## Problem requirements
Repeat the data exactly, please; no pictures belong in the copy.

***

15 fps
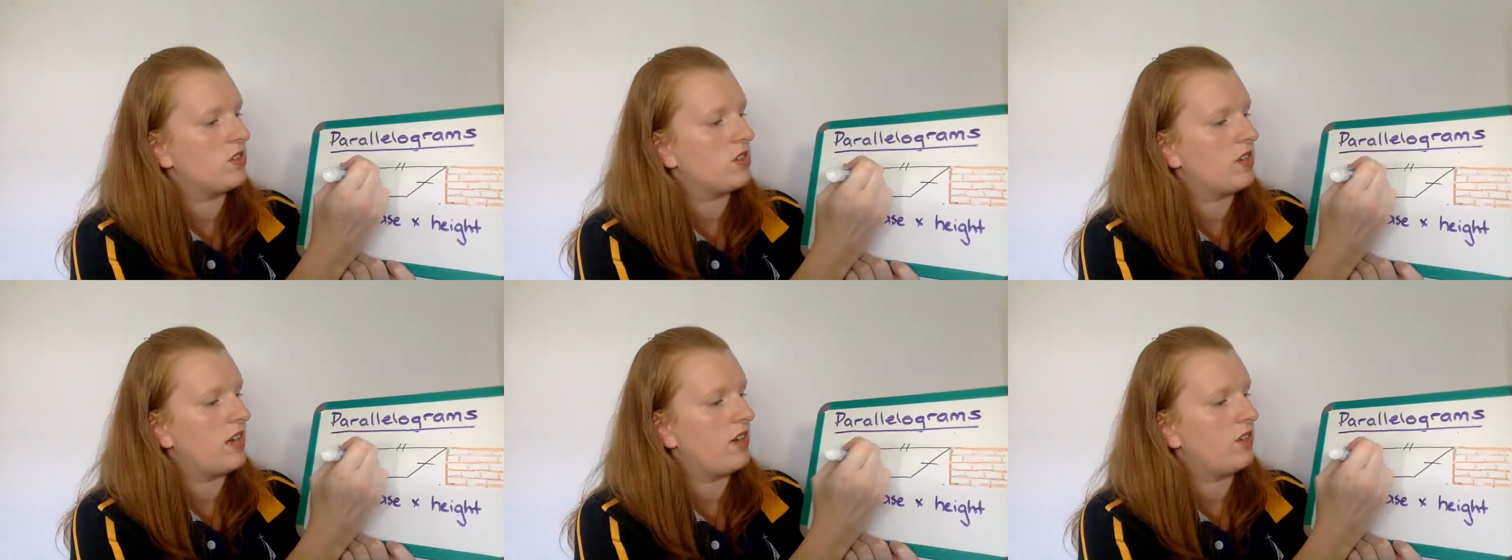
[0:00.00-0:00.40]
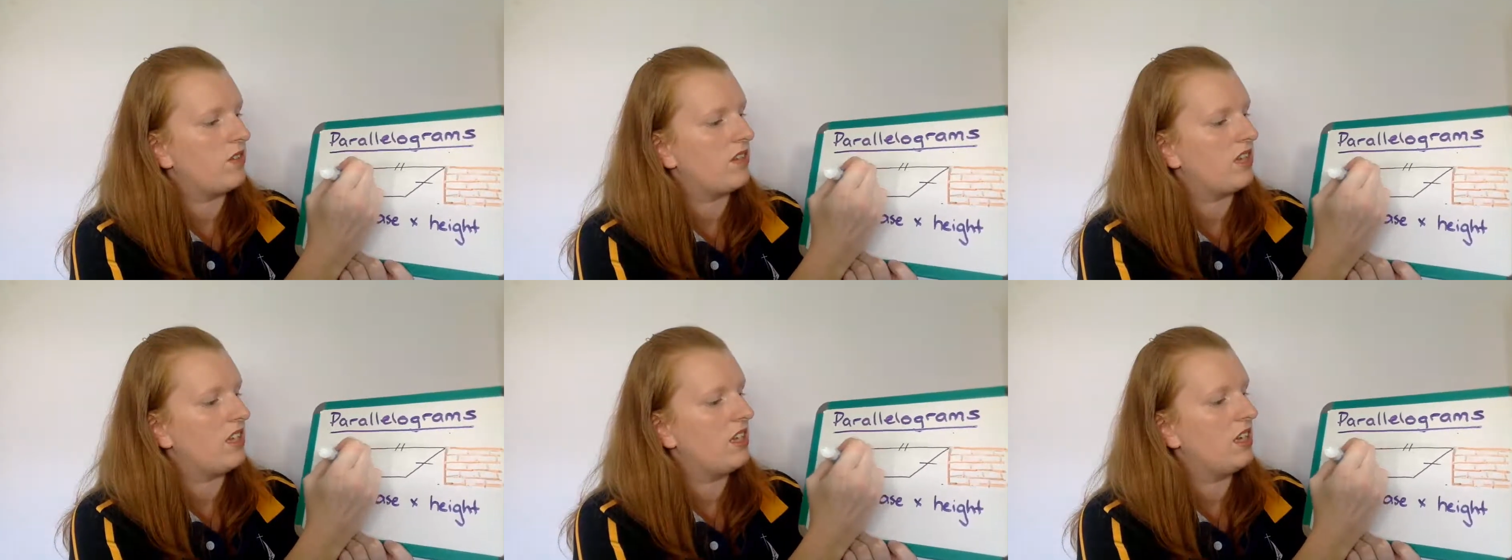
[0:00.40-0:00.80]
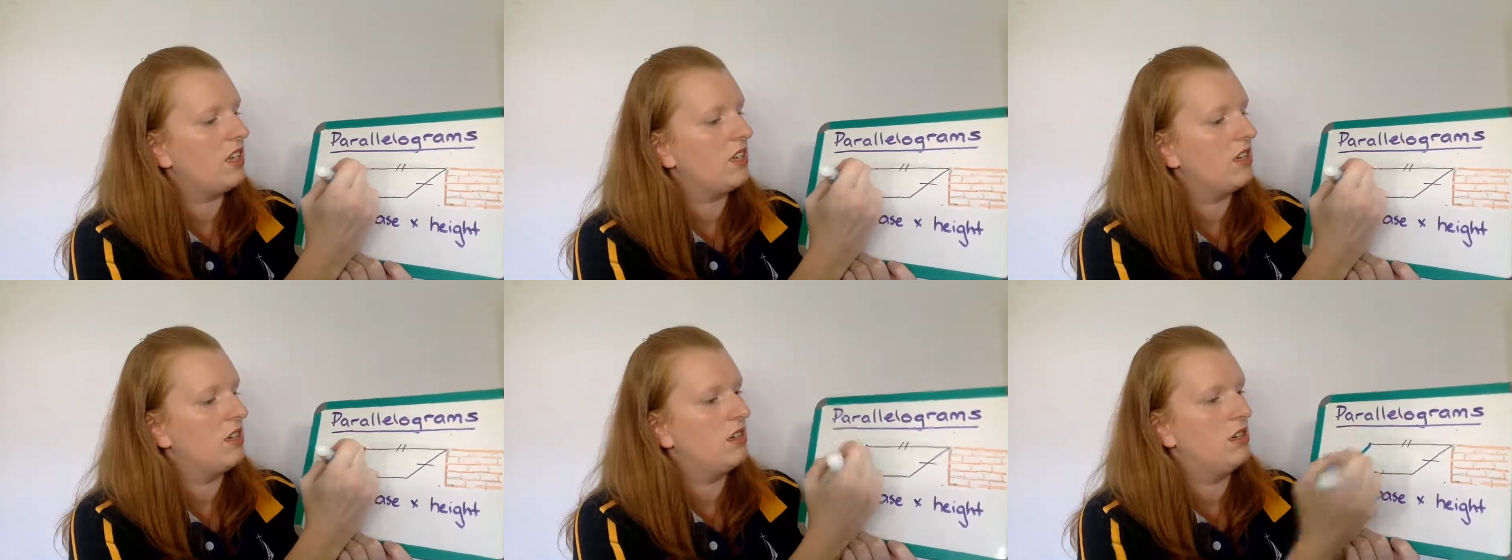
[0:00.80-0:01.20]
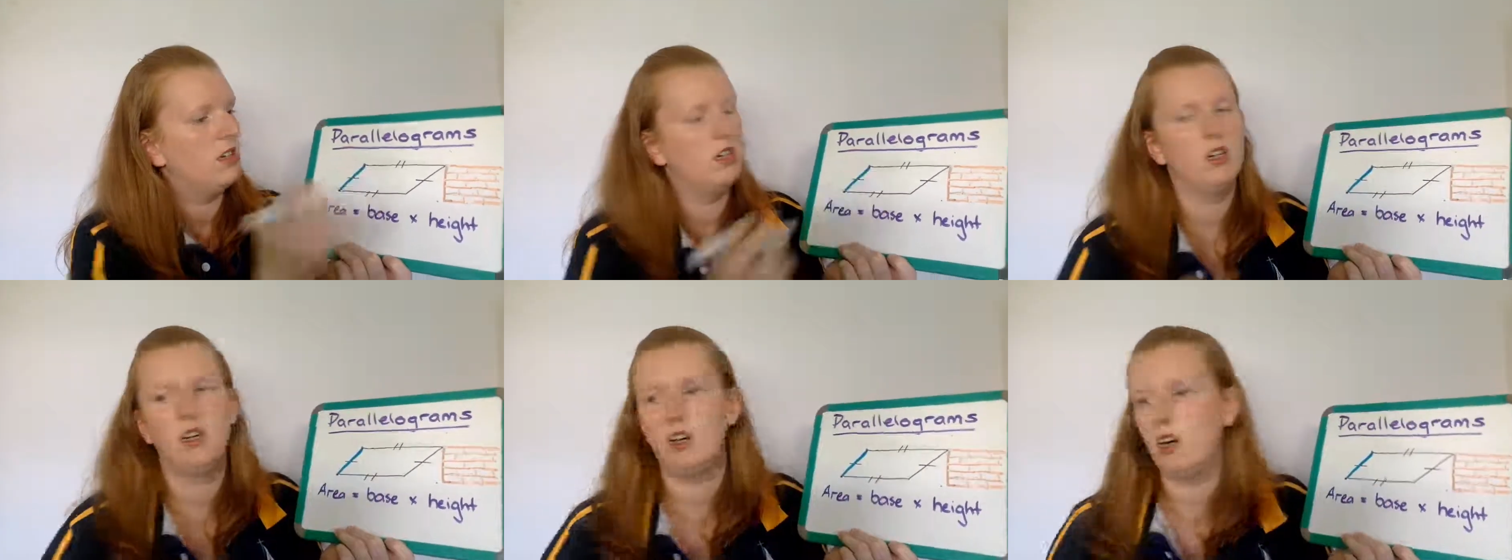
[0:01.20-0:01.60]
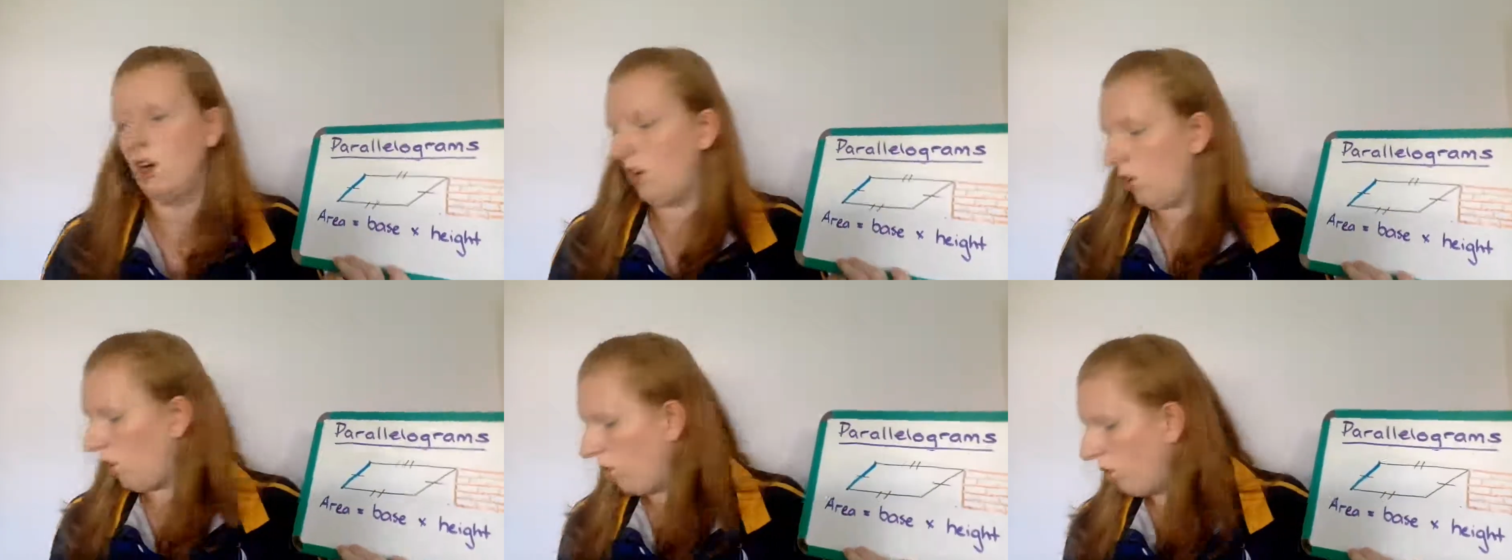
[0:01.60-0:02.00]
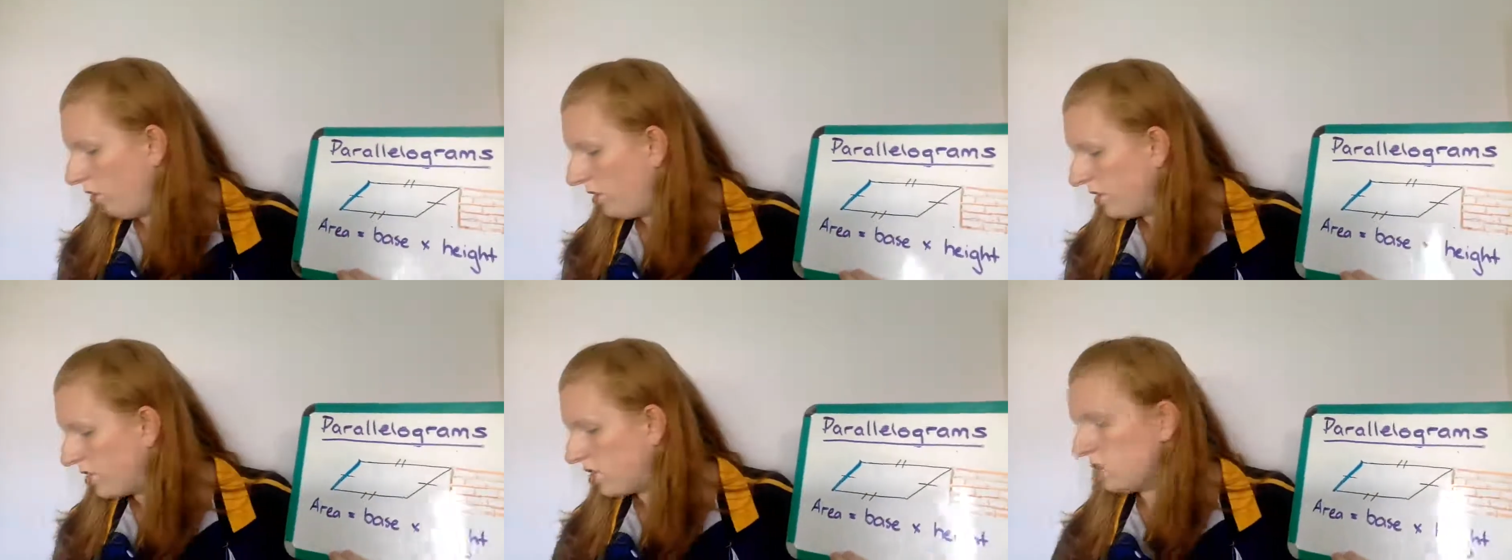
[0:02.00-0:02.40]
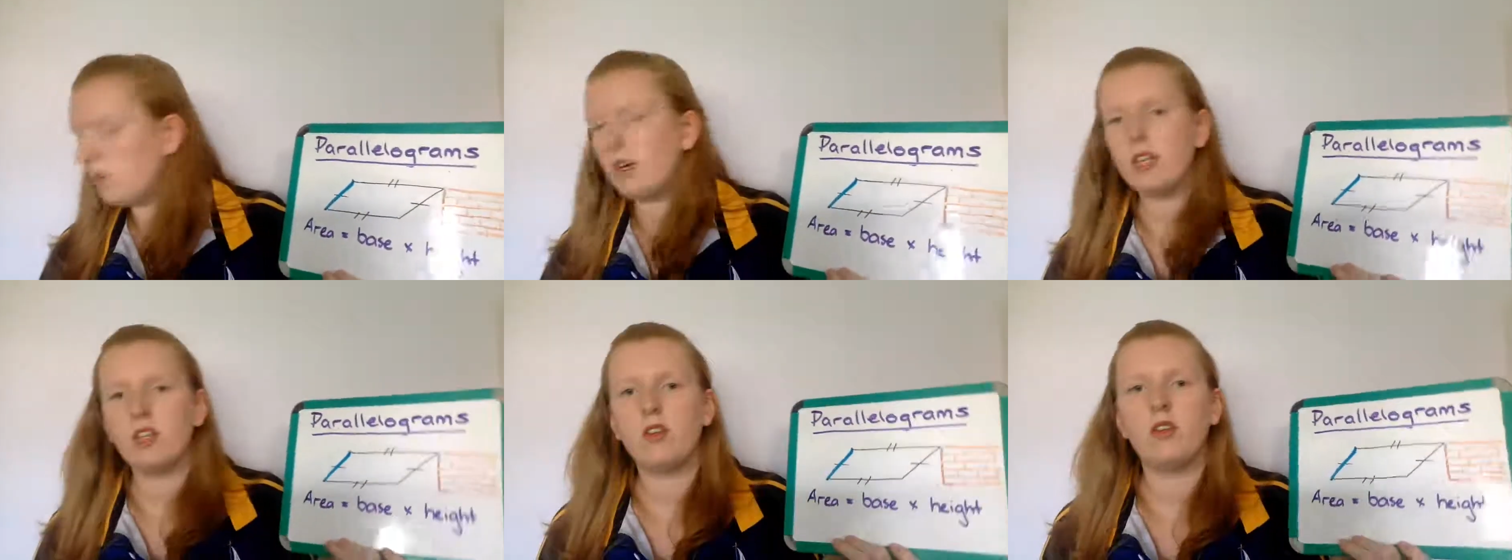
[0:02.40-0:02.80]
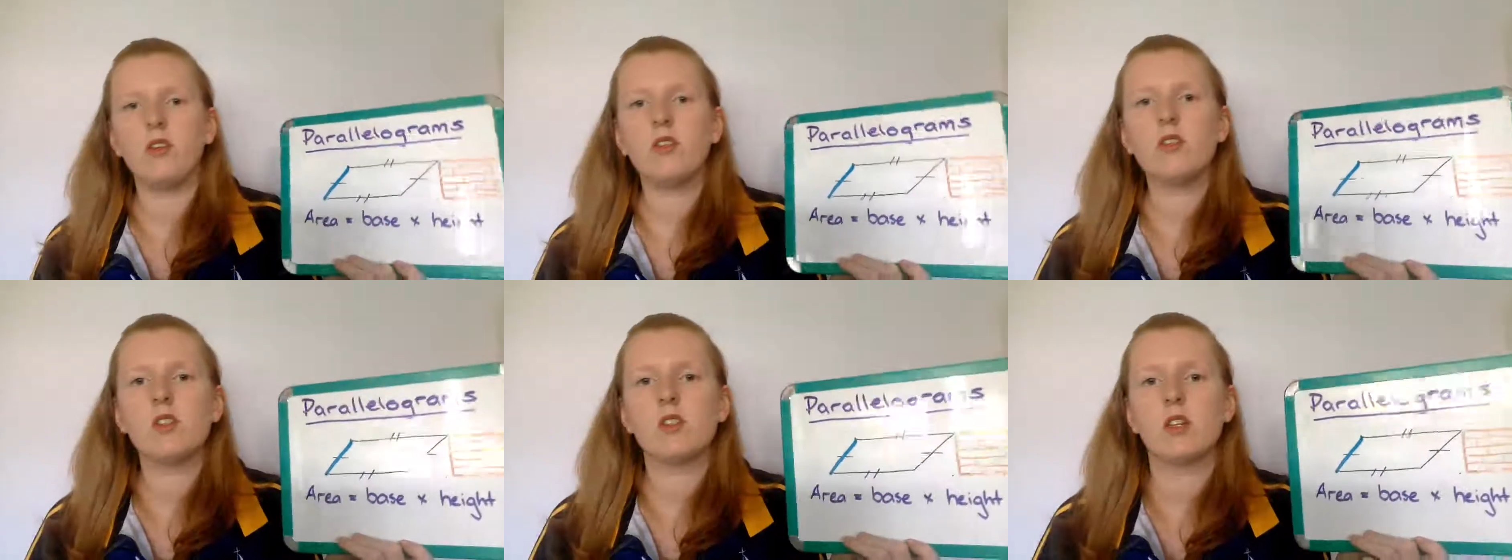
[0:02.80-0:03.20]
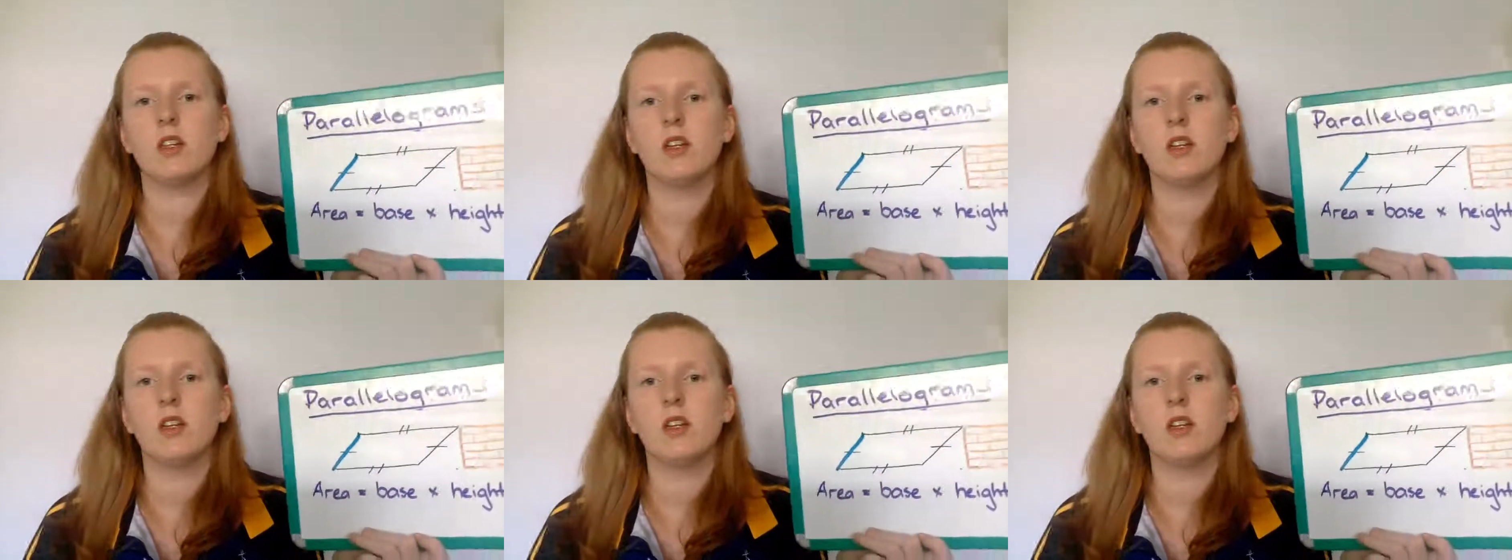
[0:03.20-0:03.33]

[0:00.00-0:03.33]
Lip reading: side over here, or do I use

***

## Exercise output
15 fps
[0:00.00-0:00.40]
[0:00.40-0:00.80]
[0:00.80-0:01.20]
[0:01.20-0:01.60]
[0:01.60-0:02.00]
[0:02.00-0:02.40]
[0:02.40-0:02.80]
[0:02.80-0:03.20]
[0:03.20-0:03.33]

[0:00.00-0:03.33]
Lip reading: side over here, or do I use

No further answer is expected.